3 out of 5
While Scott Chantler’s Three Thieves maintains its inaugural volume’s general sense of fun and deft use of comic / action timing, a lack of plot development and some off-putting odd perspective make it a much bumpier ride.
In the midst of a rainstorm, our titular trio, on their travels to find Dessa’s brother, decide to hole up in the hay loft of a stable accompanying an inn. Unbeknownst to them, said inn is run by the unscrupulous Grig, who’s running a side business to procure untaxed alcohol. As Grig finalizes the latest edition of that deal, in walk a slew of The Queen’s Dragons, in pursuit of you-know-who but also seeking shelter from the storm.
When Grig discovers Dessa, Topper and Fisk, dollar signs of a potential reward flicker in his eyes, and thus our setup for 100ish pages of near-miss foibles. Which, thanks to Chantler’s skills, are mostly successful. Having established his leads pretty well, there’s a lot of good back-and-forth – though Fisk is eschewed from events too early, presumably as a matter of plotting convenience – and the eventual about-face of all the major players is well effected.

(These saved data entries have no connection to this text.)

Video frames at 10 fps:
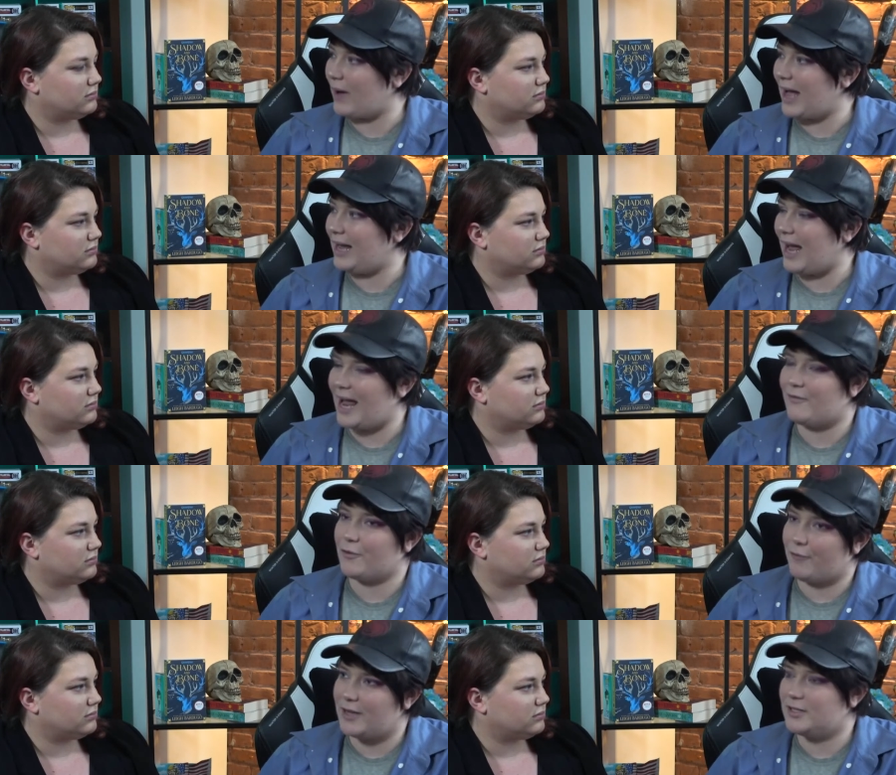Speaker 1: I, I have
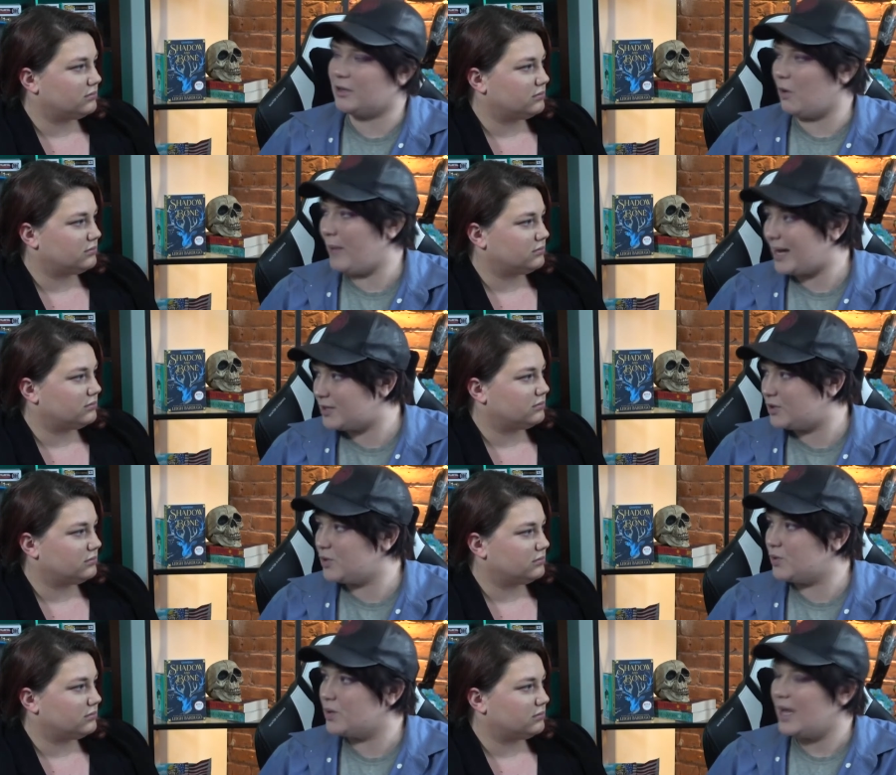a friend to go back
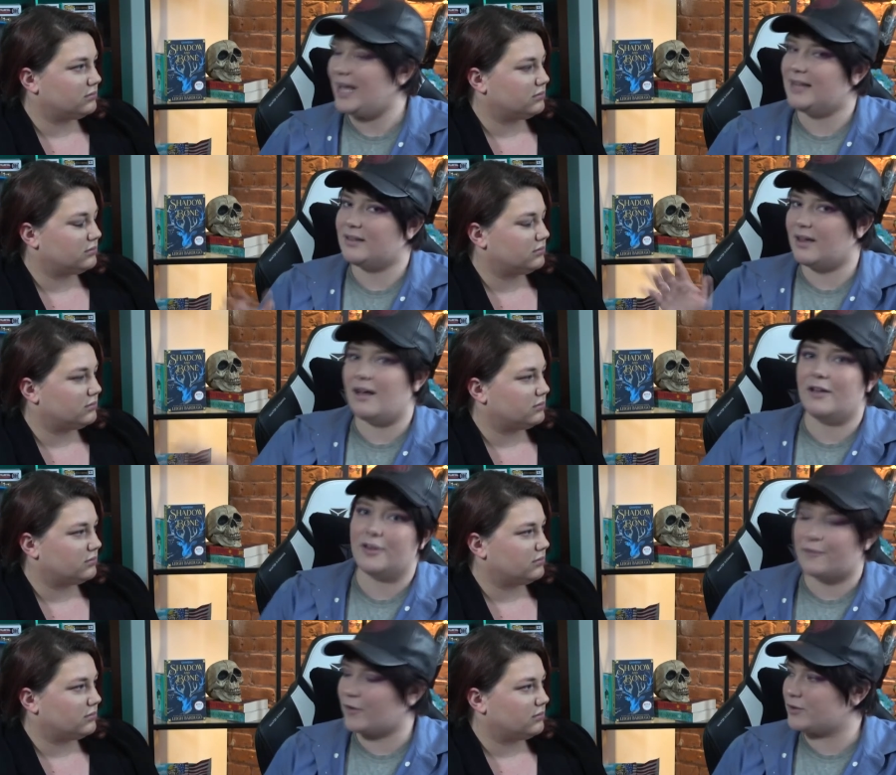to in the,
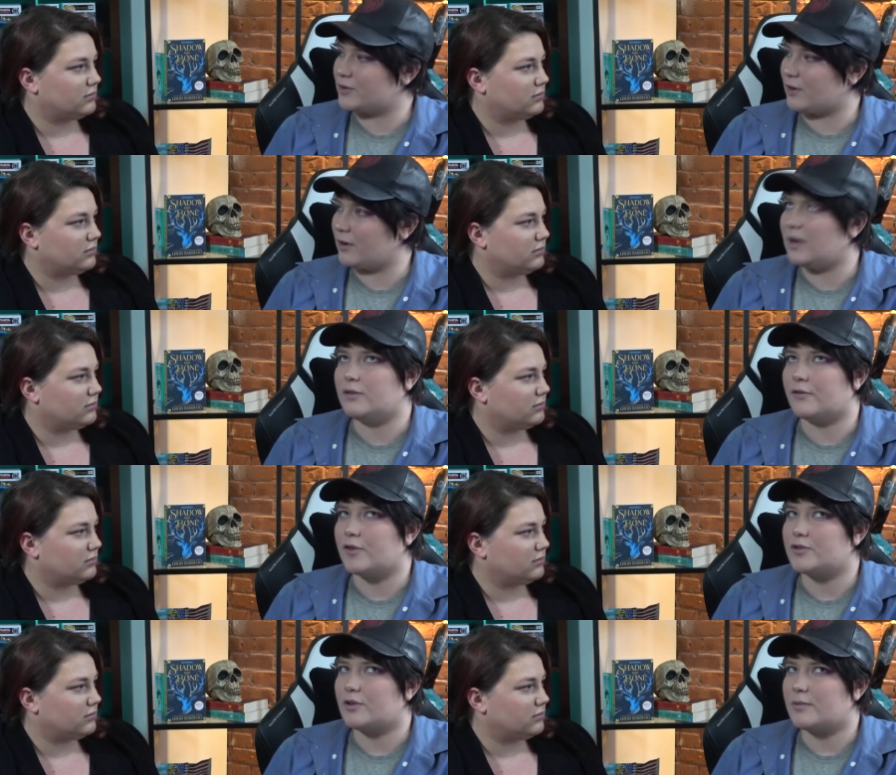the first star, in the
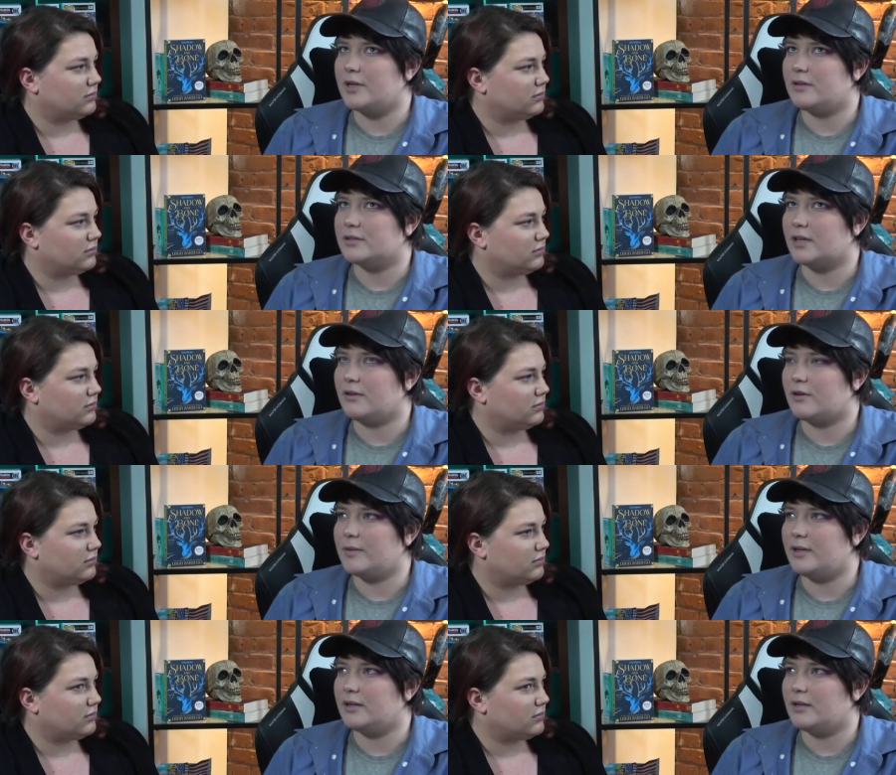first army, second
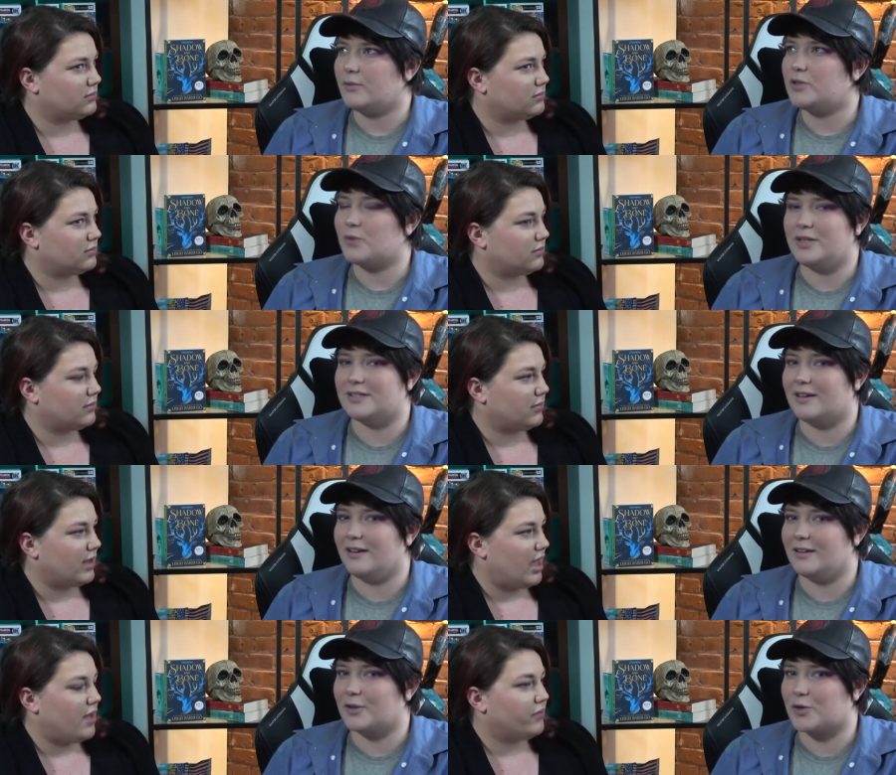army, which one is
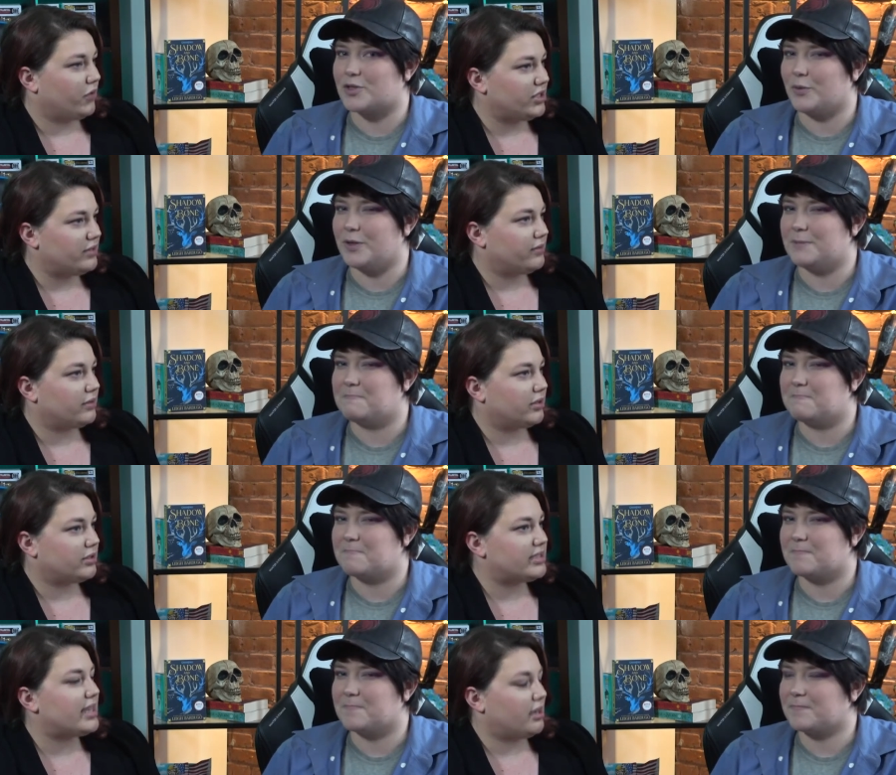the, the
Speaker 2: Grisha one?
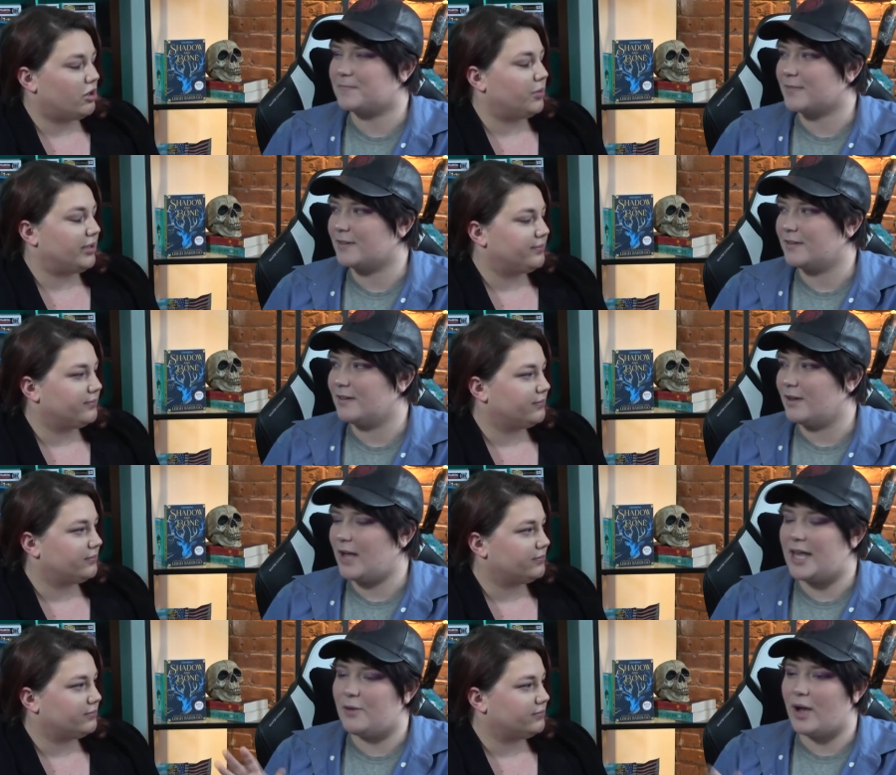Second army.
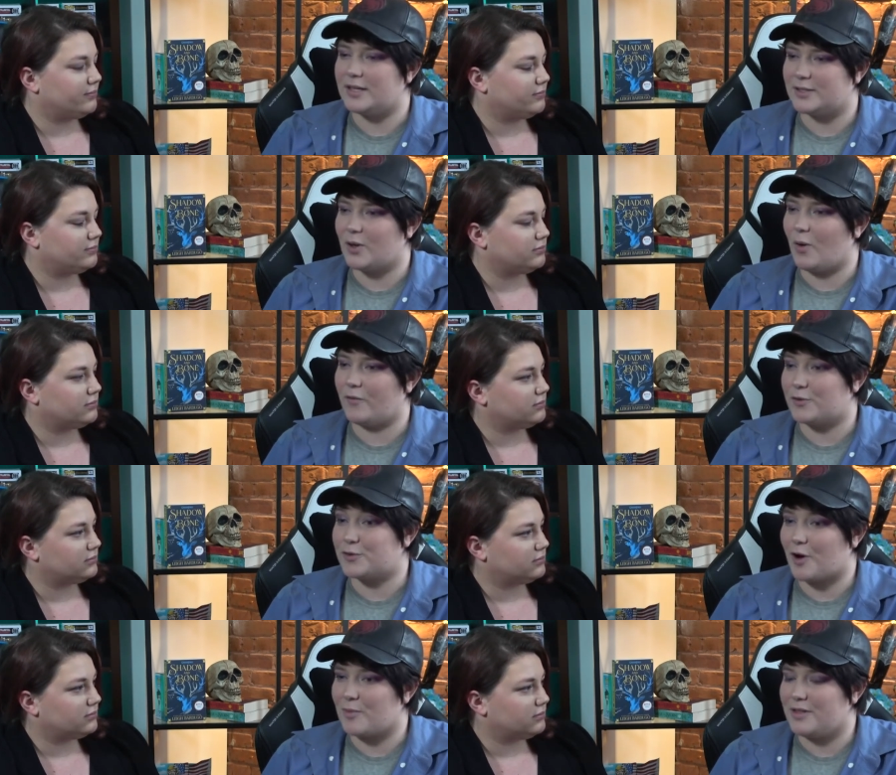
Speaker 1: Anyway, so
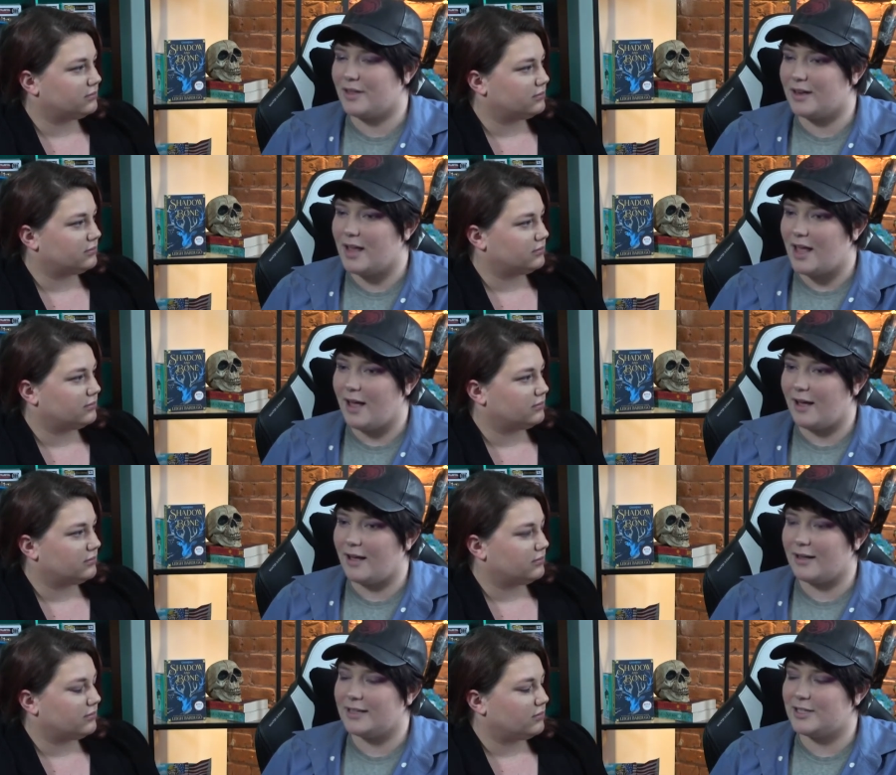first army then.
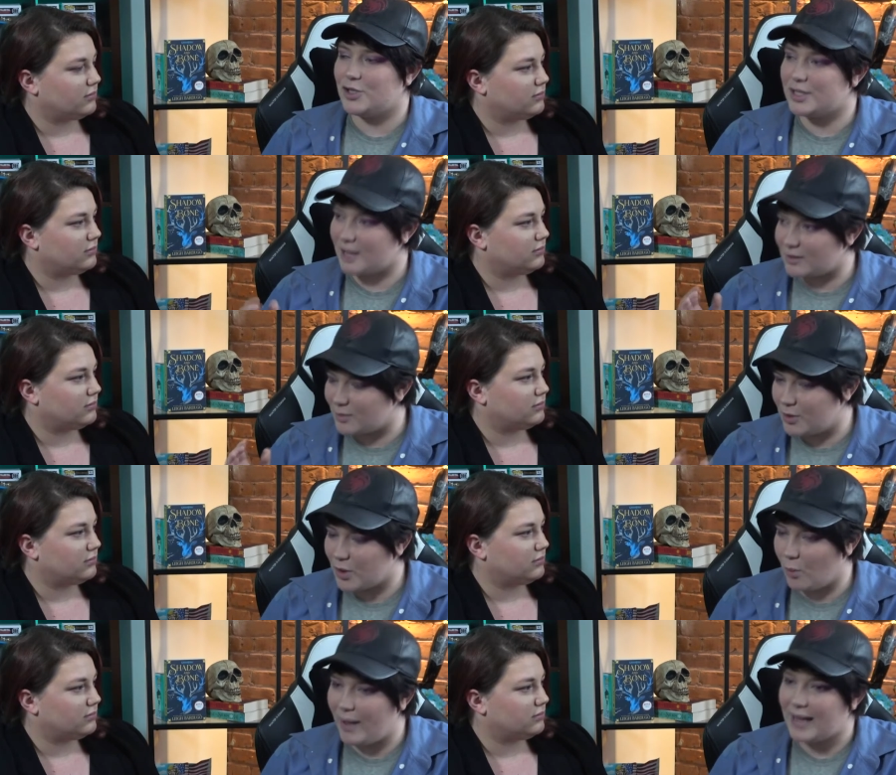Uh, she's got someone
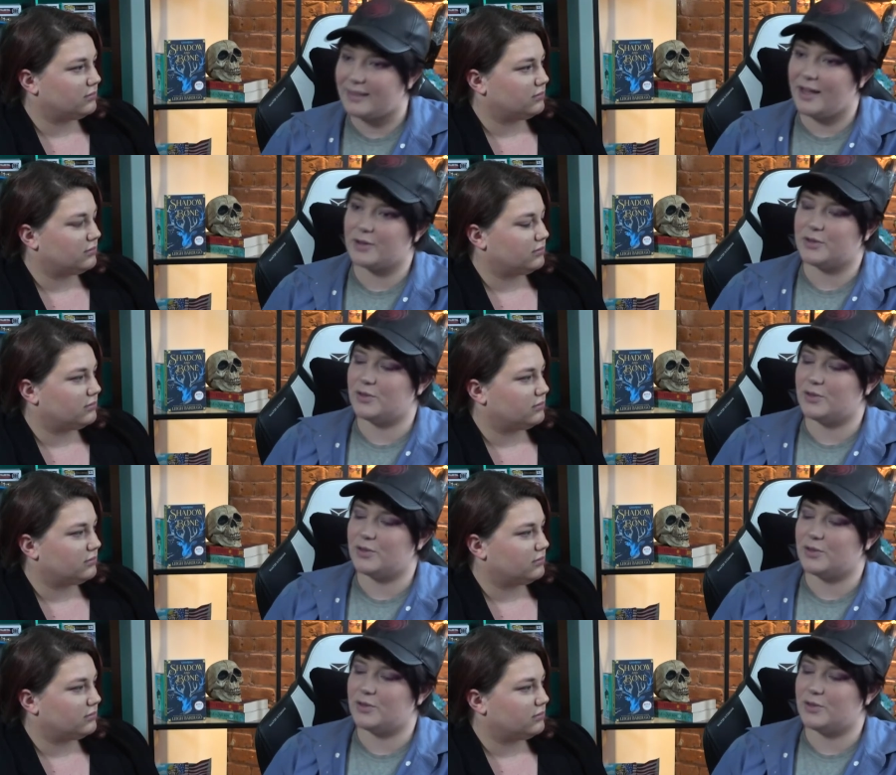to go back there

But there’s a particular bit with a magician that causes the book to come to a cold stop; in part because it’s not logically very believable, but mainly because our heroes – in disguise – look so off. The dimensions might’ve been right, but it looks wrong, and Scott seems to cheat a bit to get everything in frame.
Otherwise, although it’s entertaining, volume 2 is too clearly a stop-gap. They’re just waiting out a storm and so happen to get involved in foibles, no forward story momentum otherwise happens. You remove this pause and the narrative is unaffected.
In the scheme of things, I understand playing things out a bit. If Scott hadn’t set up his fun characters and wasn’t so skilled at moving us around his pages, it would be a lot less tolerable. But… he didn’t. So, yeah, we’re good.